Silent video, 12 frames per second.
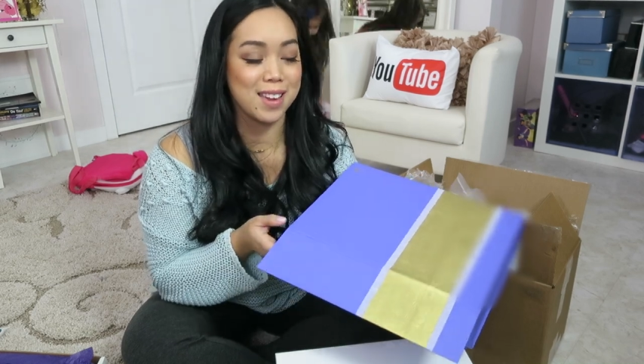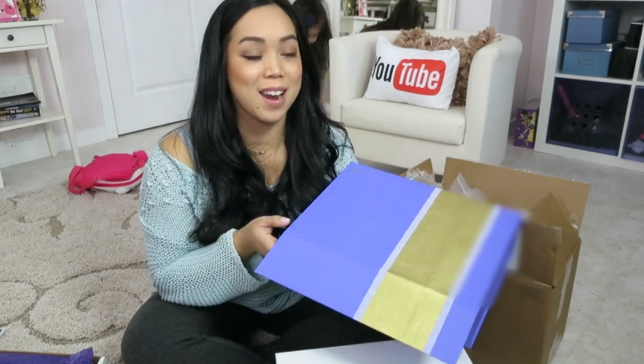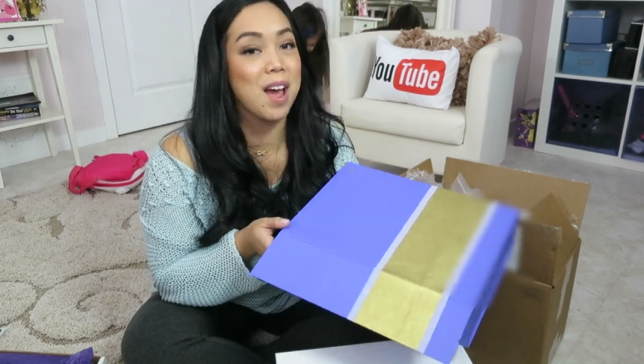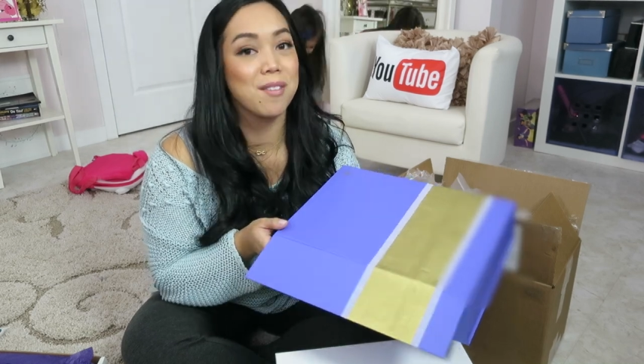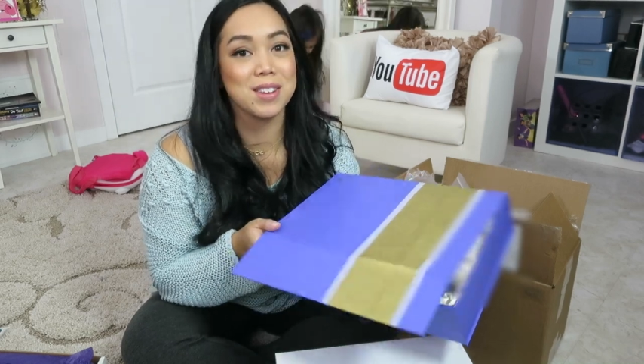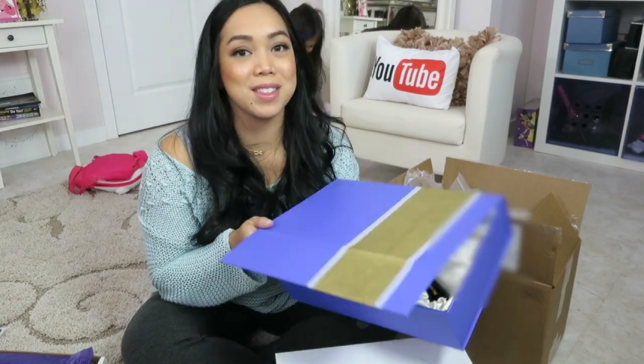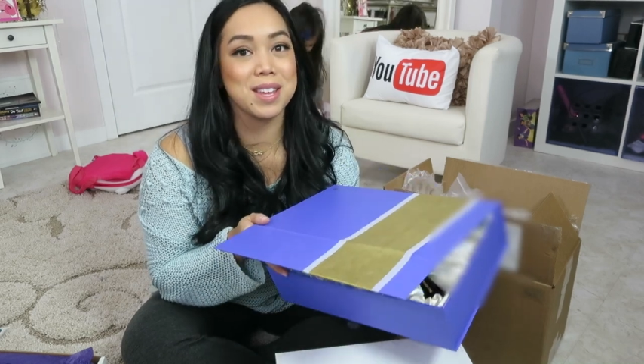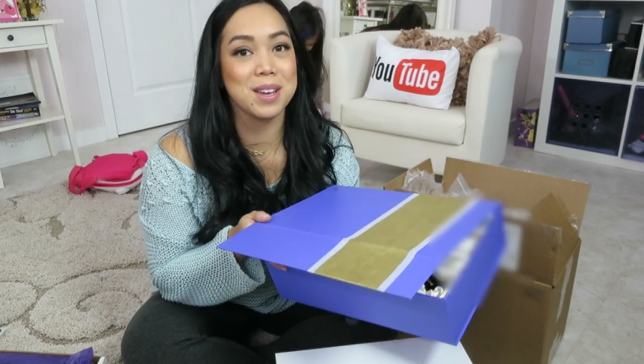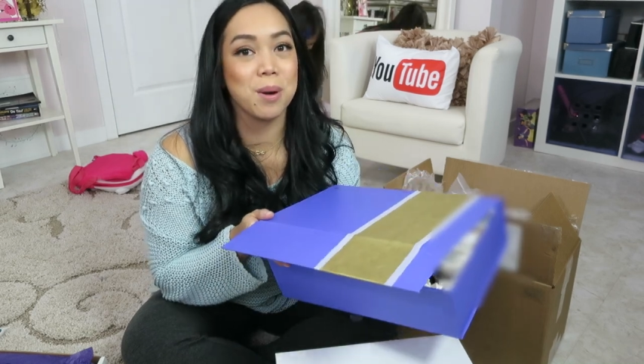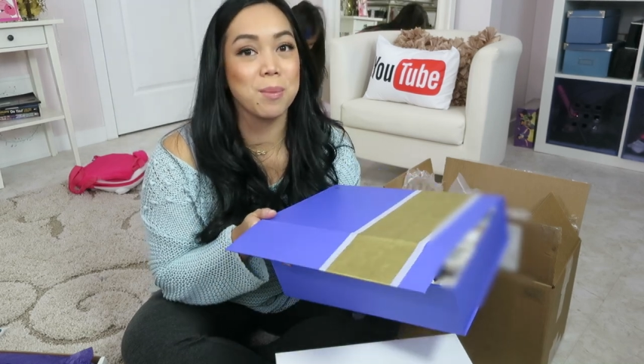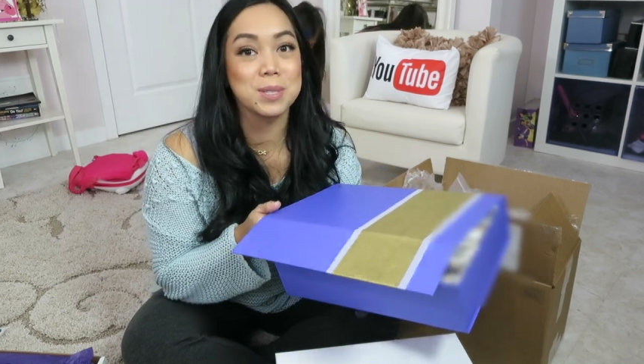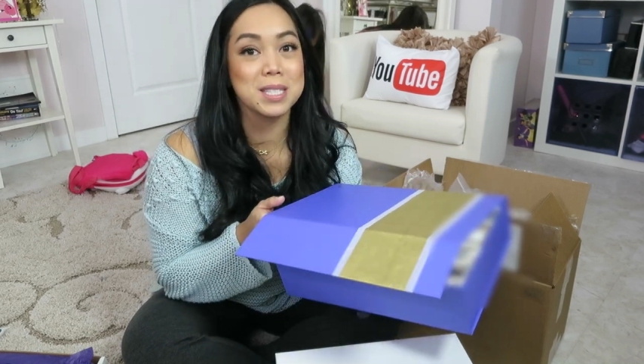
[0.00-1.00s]
and
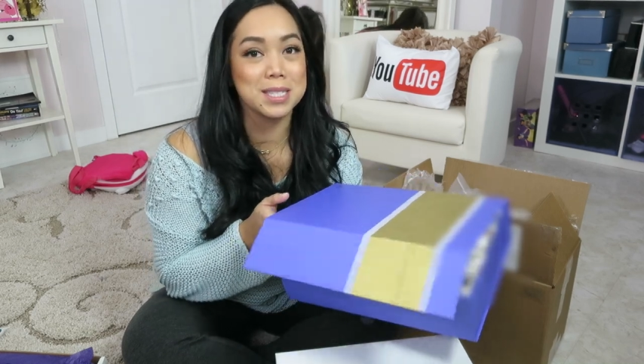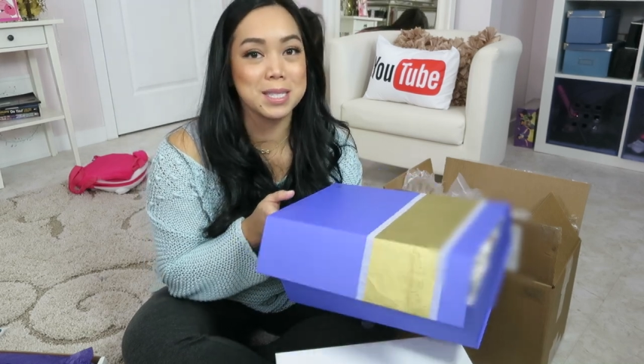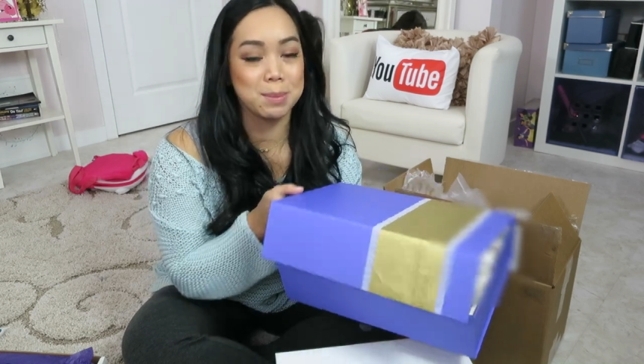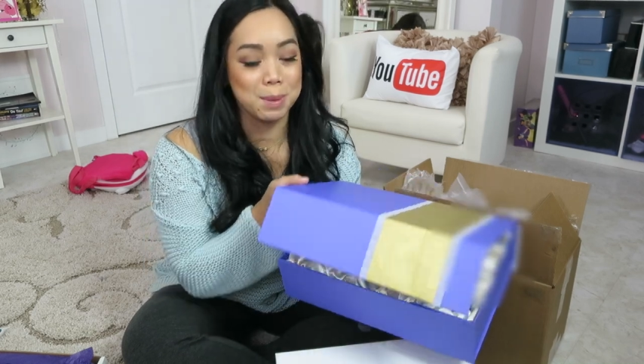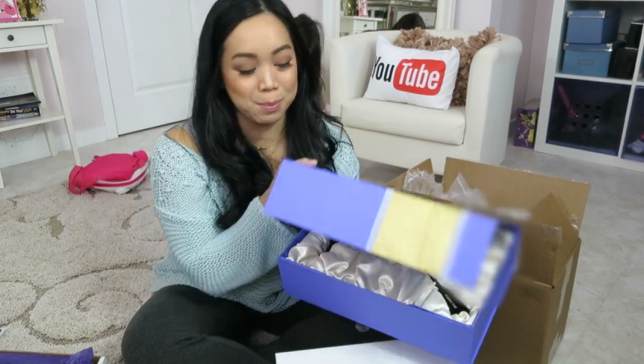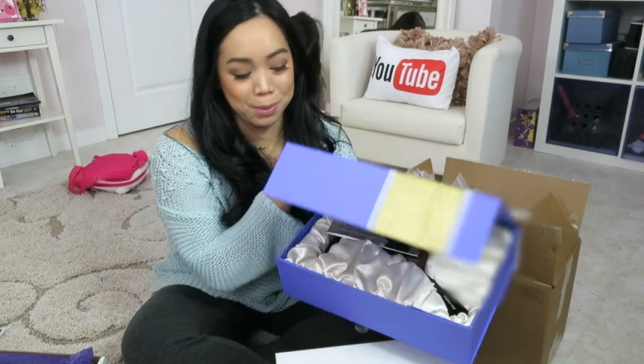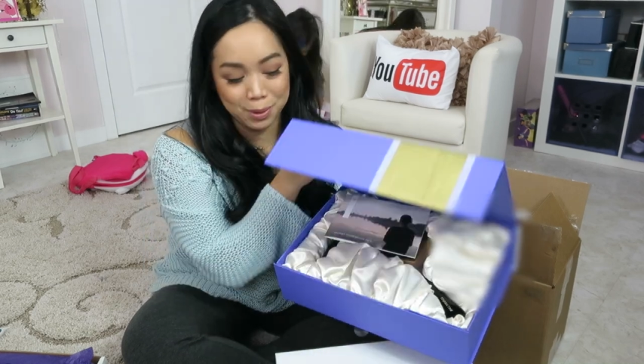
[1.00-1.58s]
everything almost has to be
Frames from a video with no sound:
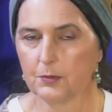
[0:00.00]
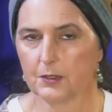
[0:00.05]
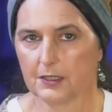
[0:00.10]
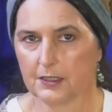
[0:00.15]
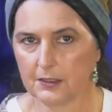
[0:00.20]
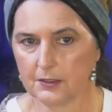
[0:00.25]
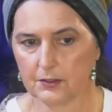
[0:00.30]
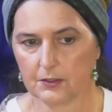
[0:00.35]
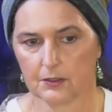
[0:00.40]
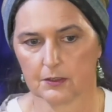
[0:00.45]
bit
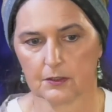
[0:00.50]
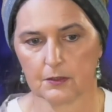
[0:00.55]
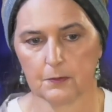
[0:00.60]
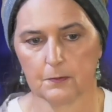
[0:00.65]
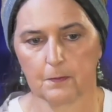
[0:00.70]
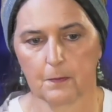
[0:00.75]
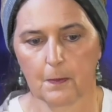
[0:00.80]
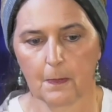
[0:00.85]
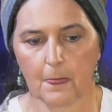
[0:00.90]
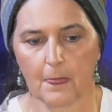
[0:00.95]
easier.
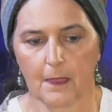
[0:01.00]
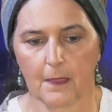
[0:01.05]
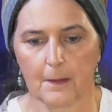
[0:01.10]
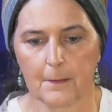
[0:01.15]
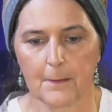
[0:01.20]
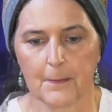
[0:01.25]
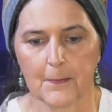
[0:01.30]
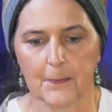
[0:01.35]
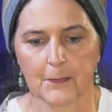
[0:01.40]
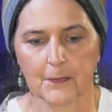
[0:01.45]

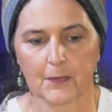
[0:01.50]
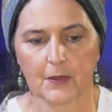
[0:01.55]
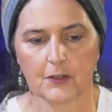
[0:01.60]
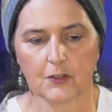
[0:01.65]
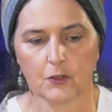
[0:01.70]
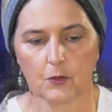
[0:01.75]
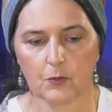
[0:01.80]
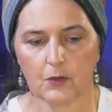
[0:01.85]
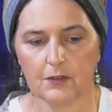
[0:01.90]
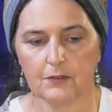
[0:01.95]

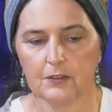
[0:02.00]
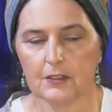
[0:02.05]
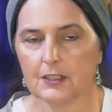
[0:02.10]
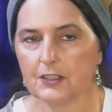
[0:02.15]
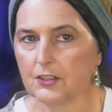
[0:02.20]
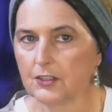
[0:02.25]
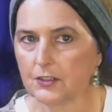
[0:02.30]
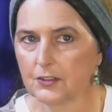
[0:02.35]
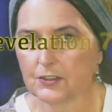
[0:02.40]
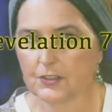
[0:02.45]
So,
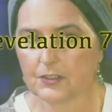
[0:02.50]
Revelation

* * * * * * *

If a record holds a picture, skip the picture and write out everything else exactly.

*EXERCISE RESPONSE:*
Silent video, 12 frames per second.
[0.00-1.00s]
and
[1.00-1.58s]
everything almost has to be
Frames from a video with no sound:
[0:00.00]
[0:00.05]
[0:00.10]
[0:00.15]
[0:00.20]
[0:00.25]
[0:00.30]
[0:00.35]
[0:00.40]
[0:00.45]
bit
[0:00.50]
[0:00.55]
[0:00.60]
[0:00.65]
[0:00.70]
[0:00.75]
[0:00.80]
[0:00.85]
[0:00.90]
[0:00.95]
easier.
[0:01.00]
[0:01.05]
[0:01.10]
[0:01.15]
[0:01.20]
[0:01.25]
[0:01.30]
[0:01.35]
[0:01.40]
[0:01.45]

[0:01.50]
[0:01.55]
[0:01.60]
[0:01.65]
[0:01.70]
[0:01.75]
[0:01.80]
[0:01.85]
[0:01.90]
[0:01.95]

[0:02.00]
[0:02.05]
[0:02.10]
[0:02.15]
[0:02.20]
[0:02.25]
[0:02.30]
[0:02.35]
[0:02.40]
[0:02.45]
So,
[0:02.50]
Revelation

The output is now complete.